Denver Public Schools (DPS) students in kindergarten through grade 3 posted double-digit gains on early literacy exams, as seen by the most recent Colorado READ Act assessments. On Aug. 14, Superintendent Tom Boasberg celebrated this growth with Schmitt Elementary educators, returning for their first day of the new school year. Schmitt educators’ commitment led students to a more than 25% increase in early literacy at the once-struggling turnaround school in Southwest Denver.
“Last year, one of our students excitedly shared with me that he had reached green on Istation (a READ Act assessment), which means he was reading on grade level,” said Schmitt’s Dean of Instruction Carli Shock. “He then asked me if there was anything higher than green, because if there was, that is what he wanted to strive for. Early success fosters future success – our success is due to our dedicated, passionate and talented educators
Districtwide, kindergarten through third-grade students experienced substantial fall-to-spring grade level growth in 2016-17. DPS schools have the option of taking one of four assessments to fulfill the requirements of the Colorado READ Act, which was passed by state lawmakers in 2012 to help ensure all Colorado students are reading at grade level by the end of grade 3.
About 80% of DPS schools, including Schmitt, use the Istation assessment.

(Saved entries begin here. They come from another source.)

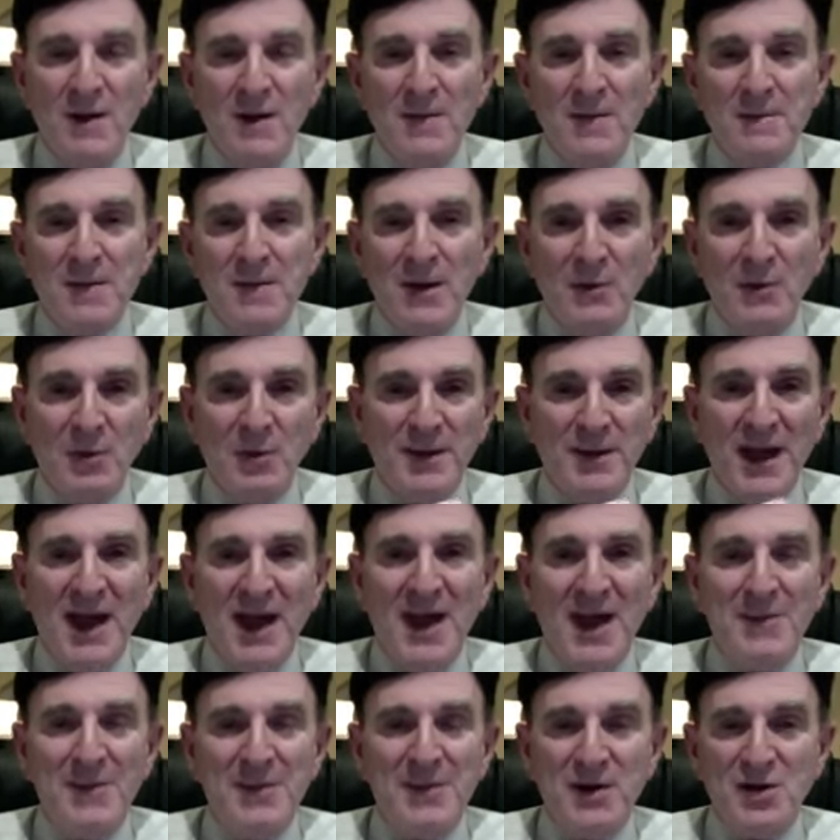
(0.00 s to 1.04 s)
We'll be
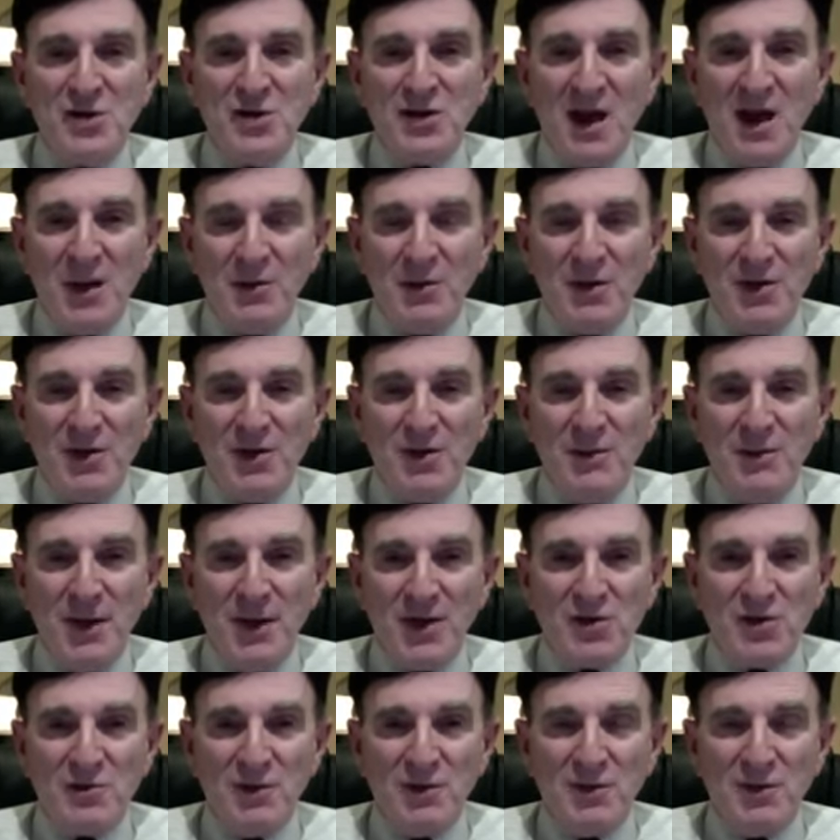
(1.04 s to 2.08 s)
happy to chat with you about
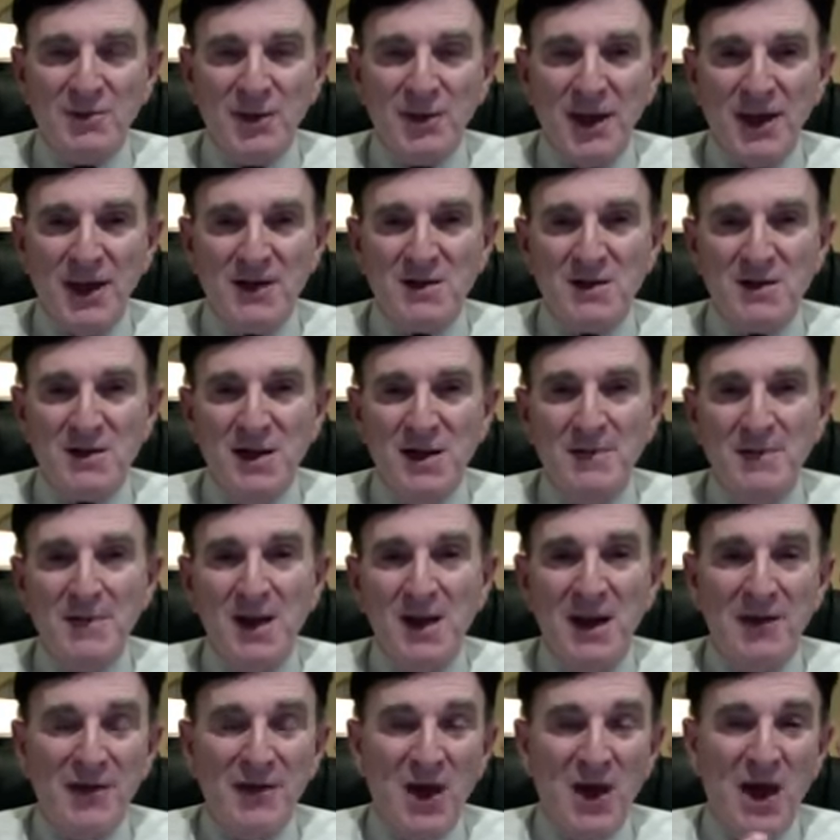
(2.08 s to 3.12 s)
your implants.
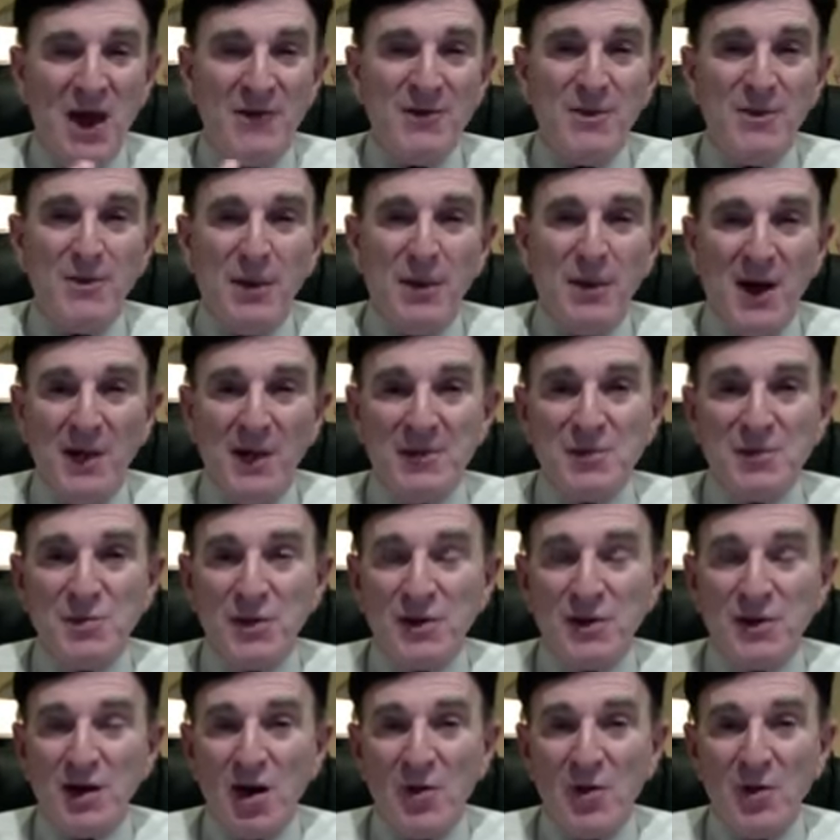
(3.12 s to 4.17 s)
If you're having problems with
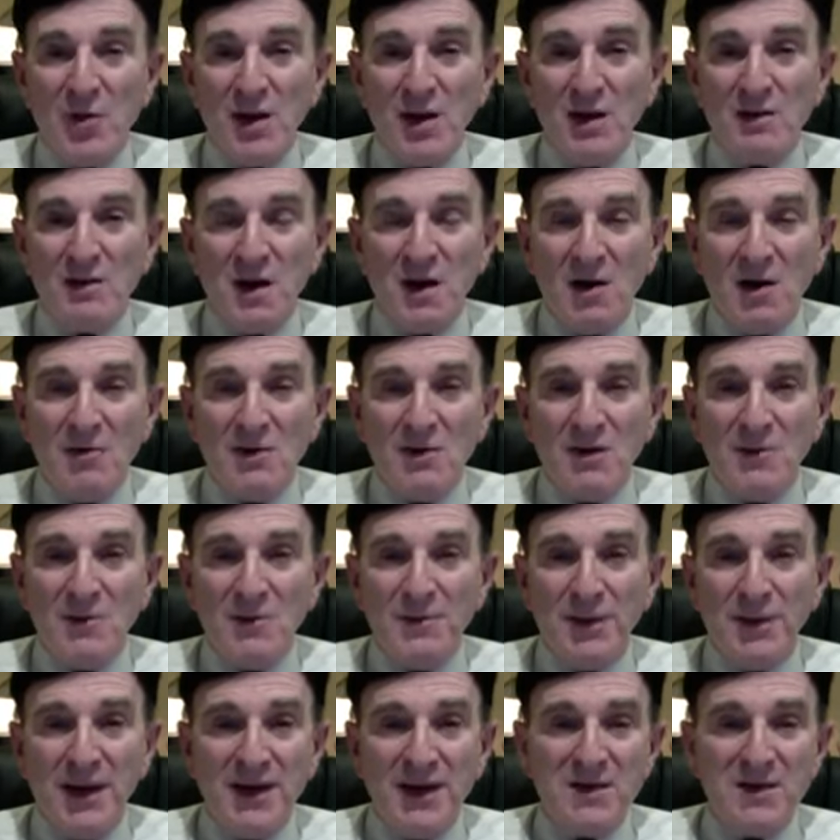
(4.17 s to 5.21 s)
current
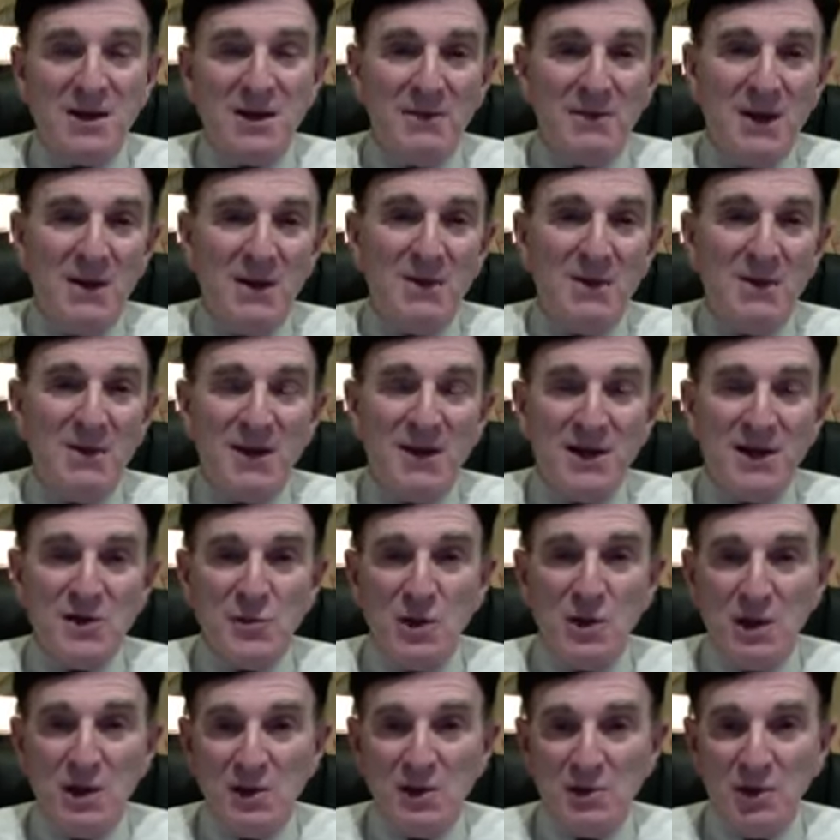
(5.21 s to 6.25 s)
implants, there may be things we
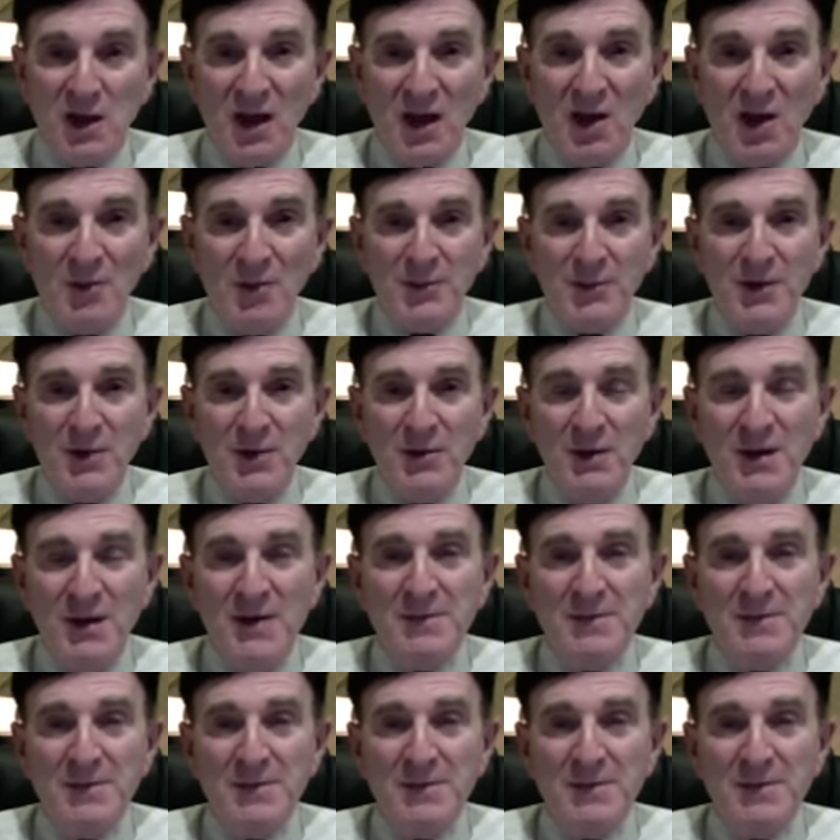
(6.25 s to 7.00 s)
can do to help you.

These schools together saw a 17% increase in students reading at grade level from fall 2016 to spring 2017. At the same time, the percentage of K-3 students who were reading significantly below grade level decreased from fall to spring, from 23% of students in the fall to 15% in the spring. Across all four assessments, the number of DPS students reading at grade level increased by 14%.

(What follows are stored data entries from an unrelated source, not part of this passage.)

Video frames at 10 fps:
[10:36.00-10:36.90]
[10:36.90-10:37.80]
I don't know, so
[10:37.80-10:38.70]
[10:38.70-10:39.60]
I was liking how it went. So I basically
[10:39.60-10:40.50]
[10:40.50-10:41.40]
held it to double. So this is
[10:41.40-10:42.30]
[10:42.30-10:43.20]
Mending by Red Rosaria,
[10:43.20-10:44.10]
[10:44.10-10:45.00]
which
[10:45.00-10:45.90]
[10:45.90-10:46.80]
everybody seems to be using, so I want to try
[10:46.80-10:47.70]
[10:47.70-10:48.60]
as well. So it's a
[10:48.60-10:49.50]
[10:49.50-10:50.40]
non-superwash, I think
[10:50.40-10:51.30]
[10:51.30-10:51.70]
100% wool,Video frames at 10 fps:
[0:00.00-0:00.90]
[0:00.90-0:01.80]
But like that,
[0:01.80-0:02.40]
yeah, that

“What a great way to celebrate our teachers’ first day back by recognizing the extraordinary work our educators have done to drive tremendous growth in reading,” said Superintendent Tom Boasberg. “We saw our greatest gains ever of students who are reading at or above grade level. If we can be successful in helping our kids learn to read at the youngest age, we will be able to make the most impact on their lives.”
Southwest Denver Board Member Rosemary Rodriguez passionately shared that “kids know when they’re behind. Students want to achieve and they know reading and education is the gateway to success.”
Denver voters supported this growth by approving the bond and mill levy in November, which included a $6.8 million investment in early literacy. The investment targets training to all teachers in grades ECE-3 and bolsters interventions for struggling readers. Last summer, all ECE-3 teachers attended a weeklong Early Literacy Institute to support this early literacy work.
DPS recognizes early literacy as essential to building a strong foundation for success in school and in life. In fact, students who are reading and writing proficiently by third grade are four times more likely to graduate. That is why the second goal of the Denver Plan 2020 – a foundation for success in school – is critically important.
The Colorado Reading To Ensure Academic Development Act (Colorado READ Act) focuses on helping ensure all Colorado students are reading at grade level by the end of grade 3.